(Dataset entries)
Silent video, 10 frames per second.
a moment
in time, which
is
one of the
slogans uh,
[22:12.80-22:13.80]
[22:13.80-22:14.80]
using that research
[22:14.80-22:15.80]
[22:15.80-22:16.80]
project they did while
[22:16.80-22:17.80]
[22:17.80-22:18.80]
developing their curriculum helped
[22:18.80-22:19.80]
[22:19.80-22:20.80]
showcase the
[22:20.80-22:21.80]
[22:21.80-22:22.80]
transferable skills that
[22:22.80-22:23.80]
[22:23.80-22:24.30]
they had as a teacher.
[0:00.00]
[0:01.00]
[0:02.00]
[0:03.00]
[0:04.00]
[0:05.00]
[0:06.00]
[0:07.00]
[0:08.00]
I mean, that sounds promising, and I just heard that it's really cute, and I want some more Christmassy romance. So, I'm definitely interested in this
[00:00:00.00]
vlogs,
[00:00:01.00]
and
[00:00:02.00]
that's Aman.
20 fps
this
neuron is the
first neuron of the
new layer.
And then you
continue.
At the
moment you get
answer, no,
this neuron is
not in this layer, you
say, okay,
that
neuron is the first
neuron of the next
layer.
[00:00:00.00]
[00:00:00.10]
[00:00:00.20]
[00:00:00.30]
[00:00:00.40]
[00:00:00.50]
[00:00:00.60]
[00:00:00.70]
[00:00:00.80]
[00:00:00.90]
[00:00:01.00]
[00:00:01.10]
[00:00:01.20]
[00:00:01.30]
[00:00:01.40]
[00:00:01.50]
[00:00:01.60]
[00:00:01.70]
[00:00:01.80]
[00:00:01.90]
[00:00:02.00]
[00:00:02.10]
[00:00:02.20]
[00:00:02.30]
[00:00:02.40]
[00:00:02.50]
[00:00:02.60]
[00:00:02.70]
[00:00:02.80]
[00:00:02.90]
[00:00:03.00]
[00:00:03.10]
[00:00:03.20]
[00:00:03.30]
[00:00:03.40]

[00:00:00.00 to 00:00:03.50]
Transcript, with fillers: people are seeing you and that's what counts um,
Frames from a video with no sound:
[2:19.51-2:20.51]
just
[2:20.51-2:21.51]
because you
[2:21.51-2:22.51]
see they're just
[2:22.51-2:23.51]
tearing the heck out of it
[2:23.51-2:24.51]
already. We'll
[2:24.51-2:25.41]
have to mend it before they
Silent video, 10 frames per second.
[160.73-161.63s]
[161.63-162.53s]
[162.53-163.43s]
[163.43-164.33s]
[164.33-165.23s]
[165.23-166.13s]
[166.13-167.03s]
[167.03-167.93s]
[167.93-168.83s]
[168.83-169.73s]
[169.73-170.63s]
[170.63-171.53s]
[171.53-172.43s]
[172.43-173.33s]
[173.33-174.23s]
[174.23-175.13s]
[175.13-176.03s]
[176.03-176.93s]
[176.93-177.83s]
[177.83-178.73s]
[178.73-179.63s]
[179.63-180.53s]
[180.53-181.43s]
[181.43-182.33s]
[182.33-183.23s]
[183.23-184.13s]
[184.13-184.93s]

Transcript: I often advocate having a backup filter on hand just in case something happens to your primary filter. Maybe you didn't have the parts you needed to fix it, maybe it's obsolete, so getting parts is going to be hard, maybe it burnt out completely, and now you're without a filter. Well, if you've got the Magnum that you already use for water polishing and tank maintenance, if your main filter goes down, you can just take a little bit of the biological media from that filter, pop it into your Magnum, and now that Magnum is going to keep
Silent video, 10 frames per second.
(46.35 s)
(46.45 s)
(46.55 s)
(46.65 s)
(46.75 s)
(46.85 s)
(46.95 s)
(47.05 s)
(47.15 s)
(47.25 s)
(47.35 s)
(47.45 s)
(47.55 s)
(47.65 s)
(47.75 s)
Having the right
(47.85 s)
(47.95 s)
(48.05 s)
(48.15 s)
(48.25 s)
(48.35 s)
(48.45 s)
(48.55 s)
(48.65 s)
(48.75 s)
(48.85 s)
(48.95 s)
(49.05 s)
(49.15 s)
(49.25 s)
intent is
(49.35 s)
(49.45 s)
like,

* YOUR TASK: Quote in full each line from the top of the records above through the line with "[00:00:03.30]"; stop after that line.

* SOLUTION TO THIS PROBLEM:
Silent video, 10 frames per second.
a moment
in time, which
is
one of the
slogans uh,
[22:12.80-22:13.80]
[22:13.80-22:14.80]
using that research
[22:14.80-22:15.80]
[22:15.80-22:16.80]
project they did while
[22:16.80-22:17.80]
[22:17.80-22:18.80]
developing their curriculum helped
[22:18.80-22:19.80]
[22:19.80-22:20.80]
showcase the
[22:20.80-22:21.80]
[22:21.80-22:22.80]
transferable skills that
[22:22.80-22:23.80]
[22:23.80-22:24.30]
they had as a teacher.
[0:00.00]
[0:01.00]
[0:02.00]
[0:03.00]
[0:04.00]
[0:05.00]
[0:06.00]
[0:07.00]
[0:08.00]
I mean, that sounds promising, and I just heard that it's really cute, and I want some more Christmassy romance. So, I'm definitely interested in this
[00:00:00.00]
vlogs,
[00:00:01.00]
and
[00:00:02.00]
that's Aman.
20 fps
this
neuron is the
first neuron of the
new layer.
And then you
continue.
At the
moment you get
answer, no,
this neuron is
not in this layer, you
say, okay,
that
neuron is the first
neuron of the next
layer.
[00:00:00.00]
[00:00:00.10]
[00:00:00.20]
[00:00:00.30]
[00:00:00.40]
[00:00:00.50]
[00:00:00.60]
[00:00:00.70]
[00:00:00.80]
[00:00:00.90]
[00:00:01.00]
[00:00:01.10]
[00:00:01.20]
[00:00:01.30]
[00:00:01.40]
[00:00:01.50]
[00:00:01.60]
[00:00:01.70]
[00:00:01.80]
[00:00:01.90]
[00:00:02.00]
[00:00:02.10]
[00:00:02.20]
[00:00:02.30]
[00:00:02.40]
[00:00:02.50]
[00:00:02.60]
[00:00:02.70]
[00:00:02.80]
[00:00:02.90]
[00:00:03.00]
[00:00:03.10]
[00:00:03.20]
[00:00:03.30]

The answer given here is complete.